SetPoint Medical has submitted a premarket approval (PMA) application to the US Food and Drug Administration (FDA) for a neuroimmune modulation device aimed at treating rheumatoid arthritis (RA) patients who do not respond to pharmacological treatments.
The SetPoint System uses vagus nerve stimulation technology to activate anti-inflammatory pathways in patients with the autoimmune disease. The company has set its sights on adults living with moderate-to-severe RA who are incomplete responders or are intolerant to biologic or targeted synthetic disease-modifying anti-rheumatic drugs (DMARDs).
SetPoint is supporting its PMA with data from the RESET-RA clinical study, a multicentre, randomised, sham-controlled, double-blind pivotal trial that enrolled 242 patients in the US. The study met its primary endpoint with a statistically significant greater proportion of study participants receiving SetPoint System therapy achieving an ACR20 response compared to the control group at 12 weeks. An ACR20 response is a composite measure of the effectiveness of RA treatments used in clinical trials.
SetPoint stated the results “demonstrated the potential of the SetPoint System to provide a safe and effective treatment alternative for RA patients who do not respond to or cannot tolerate the current standard of RA care”.
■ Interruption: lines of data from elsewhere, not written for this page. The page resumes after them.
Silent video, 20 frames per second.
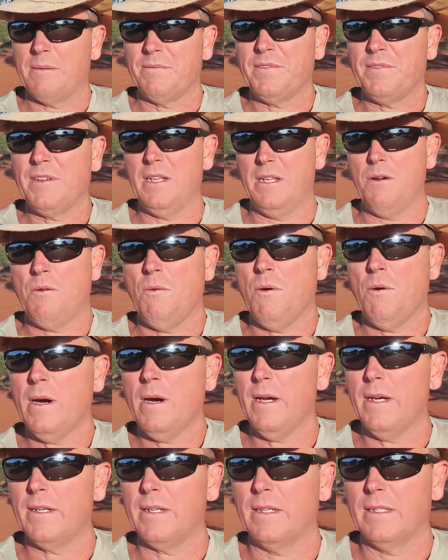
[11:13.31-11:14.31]
fairly
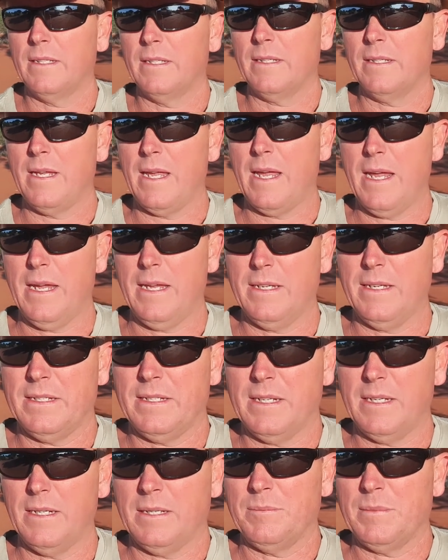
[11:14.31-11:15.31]
quiet. And
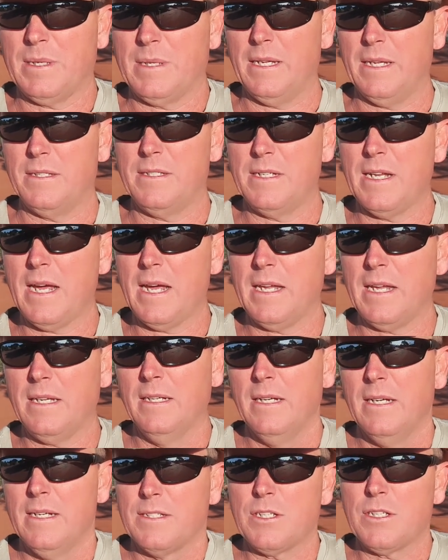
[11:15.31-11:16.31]
yeah, today
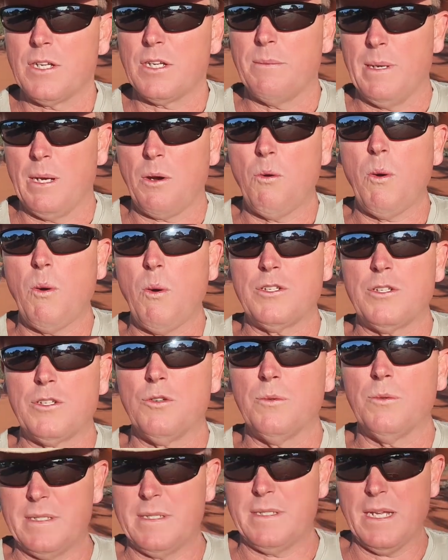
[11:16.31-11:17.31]
it's going to be a quick
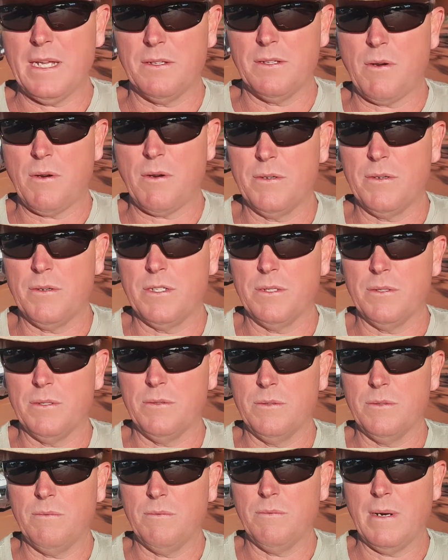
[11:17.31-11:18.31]
jaunt down the road
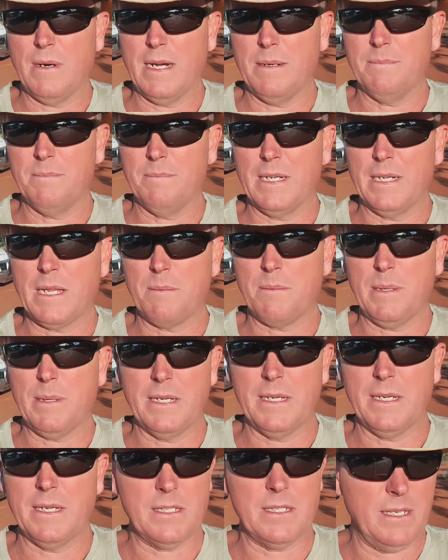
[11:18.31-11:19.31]
to another
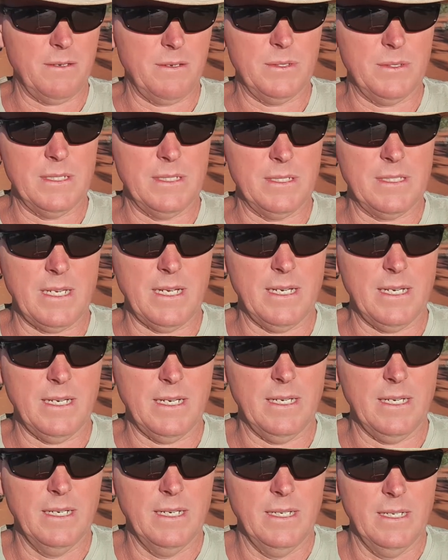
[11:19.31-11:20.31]
place. I think it was
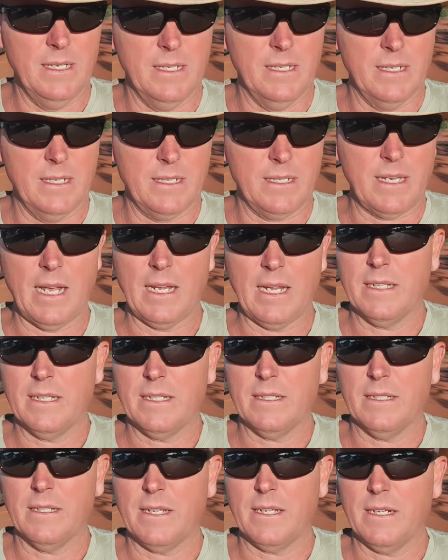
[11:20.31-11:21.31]

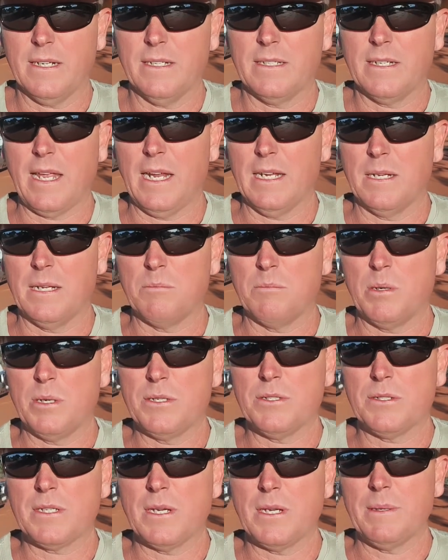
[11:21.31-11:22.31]
Galleon
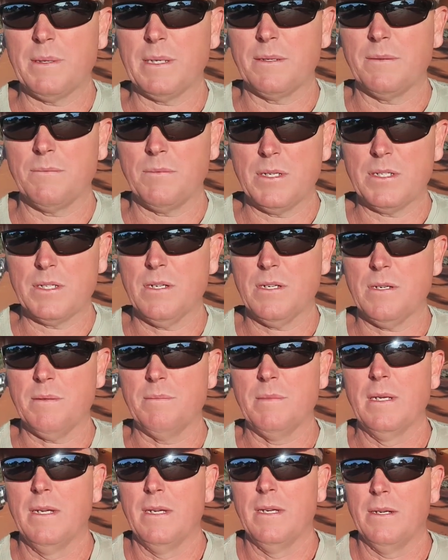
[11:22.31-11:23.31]
Bridge or something, rest stop.
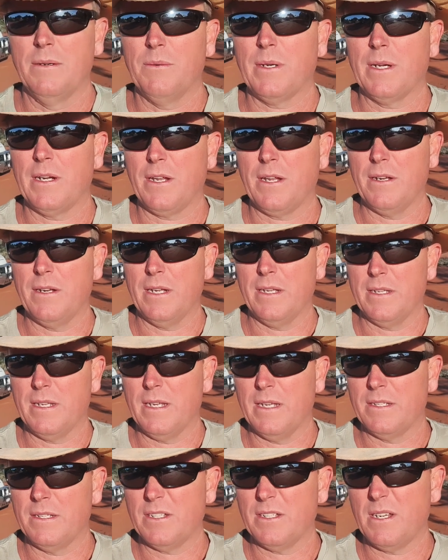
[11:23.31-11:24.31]
We're going to go down
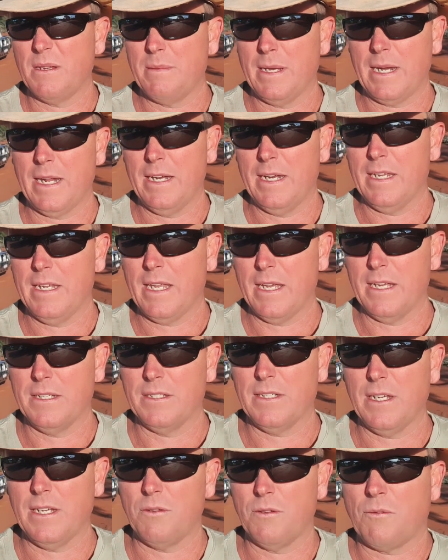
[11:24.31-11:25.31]
there. It's only about 80
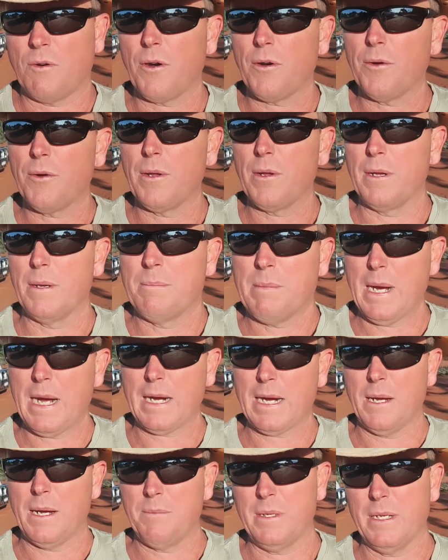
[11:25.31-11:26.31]
k's down the road.
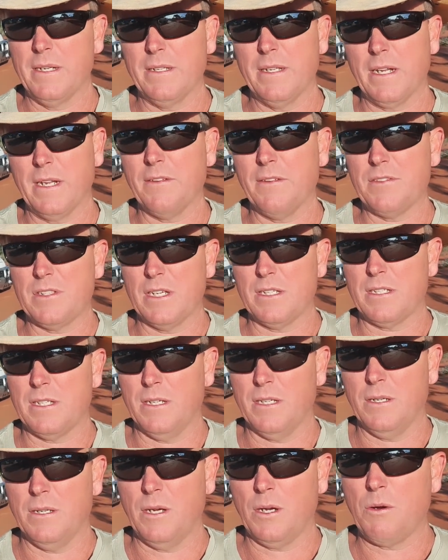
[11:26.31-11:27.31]
Park up there, that gives us
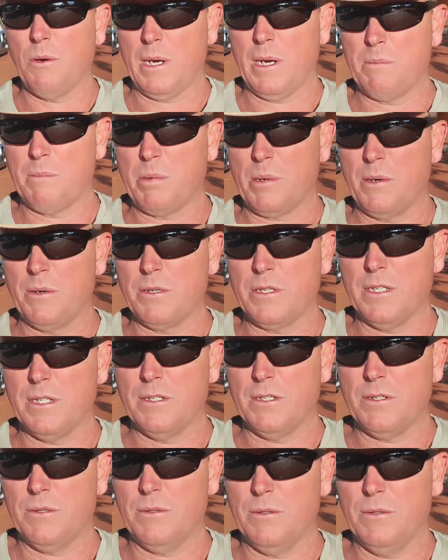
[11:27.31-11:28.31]
a quick approach
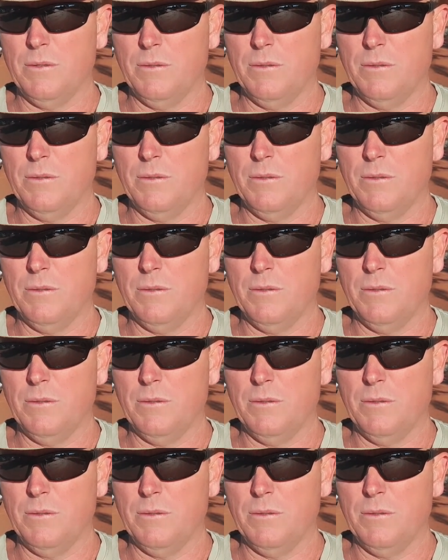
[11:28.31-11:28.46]
into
There is a range of FDA-approved drugs for RA, with AbbVie’s Humira (adalimumab) being the best-selling product in the space. Humira generated $14.4bn in global sales in 2023, making it the third top-selling drug in the world last year.
Whereas Humira works by inhibiting inflammation pathways by blocking tumour necrosis factor (TNF), SetPoint’s technology looks to activate innate anti-inflammatory pathways. The system, which includes an implantable and rechargeable neurostimulation device, electrically stimulates the vagus nerve. The vagus nerve, the longest nerve in the autonomic nervous system, plays a role in the "inflammatory reflex", a circuit that regulates immune response.
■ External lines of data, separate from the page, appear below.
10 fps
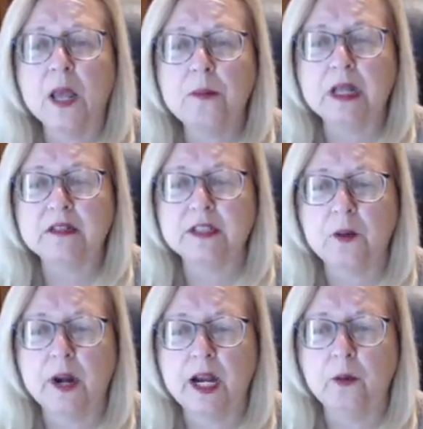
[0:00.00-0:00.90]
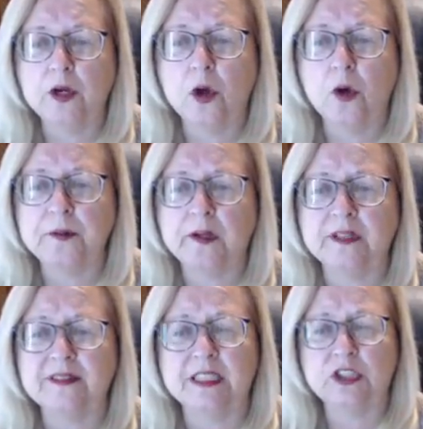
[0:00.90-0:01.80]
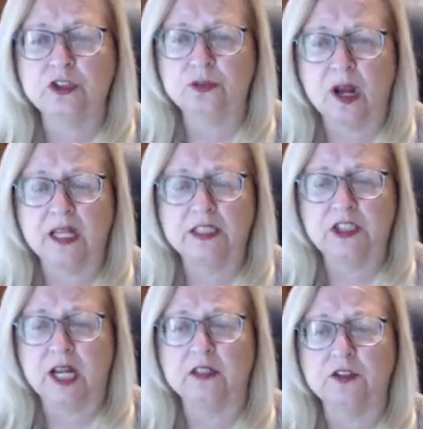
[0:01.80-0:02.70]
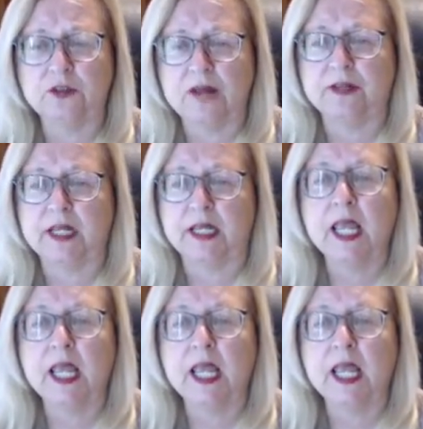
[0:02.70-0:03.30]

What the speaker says: Mexico, heroin, opioids, and child trafficking.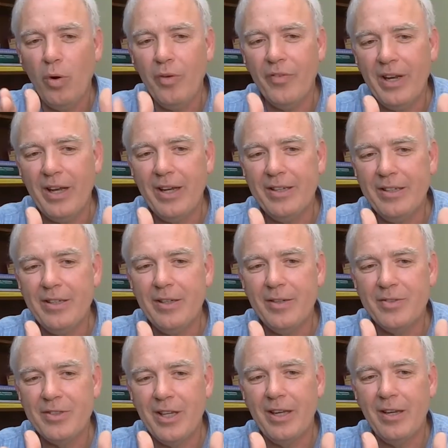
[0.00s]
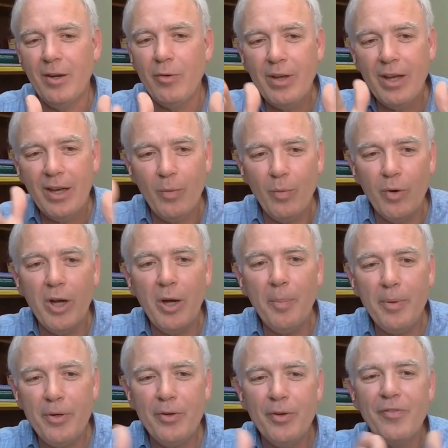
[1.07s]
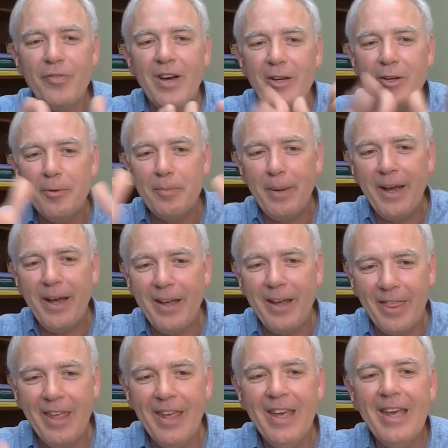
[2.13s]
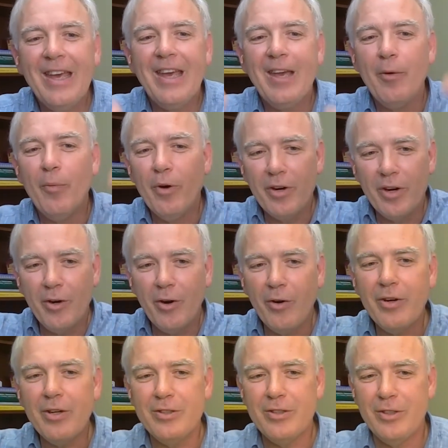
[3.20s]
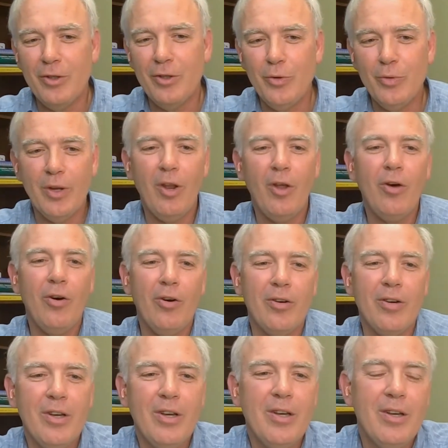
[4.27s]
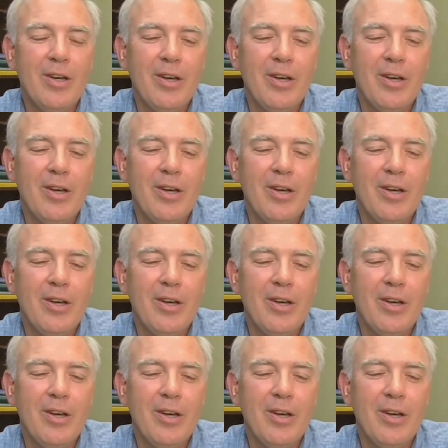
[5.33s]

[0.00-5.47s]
more of an idea of saying, okay, we're helping you to find your path, and we're encouraging you along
The neuromodulation market is expanding rapidly as technology advances, making the approach a viable alternative to regular medication. A market model by GlobalData forecasts the global neuromodulation device market will be worth $12.6bn by 2033, up from a $6.6bn estimate in 2022.
It is expected SetPoint will have a prioritised review of its PMA, owing to a breakthrough device designation awarded by the FDA in October 2020.
SetPoint is not the only company developing a device to treat RA in patients unresponsive to drugs. San Francisco-based company Nēsos has made a digital therapeutic that uses engineered electrical pulse sequences delivered by purpose-built earbuds. Nēsos was awarded breakthrough device designation in April 2021 for patients with RA who have an inadequate response or intolerance to disease-modifying anti-rheumatic drugs (DMARDs). There have been no updates from the company since the designation.
SetPoint, meanwhile, has been eyeing indications beyond RA – securing an investigational device exemption (IDE) from the FDA to begin a clinical trial with its device in relapsing-remitting multiple sclerosis (RRMS) patients. The multicentre, randomised, double-blind, sham-controlled pilot study will be conducted in the US and will be initiated in 2025. The company won another breakthrough designation for the device in this indication in March this year.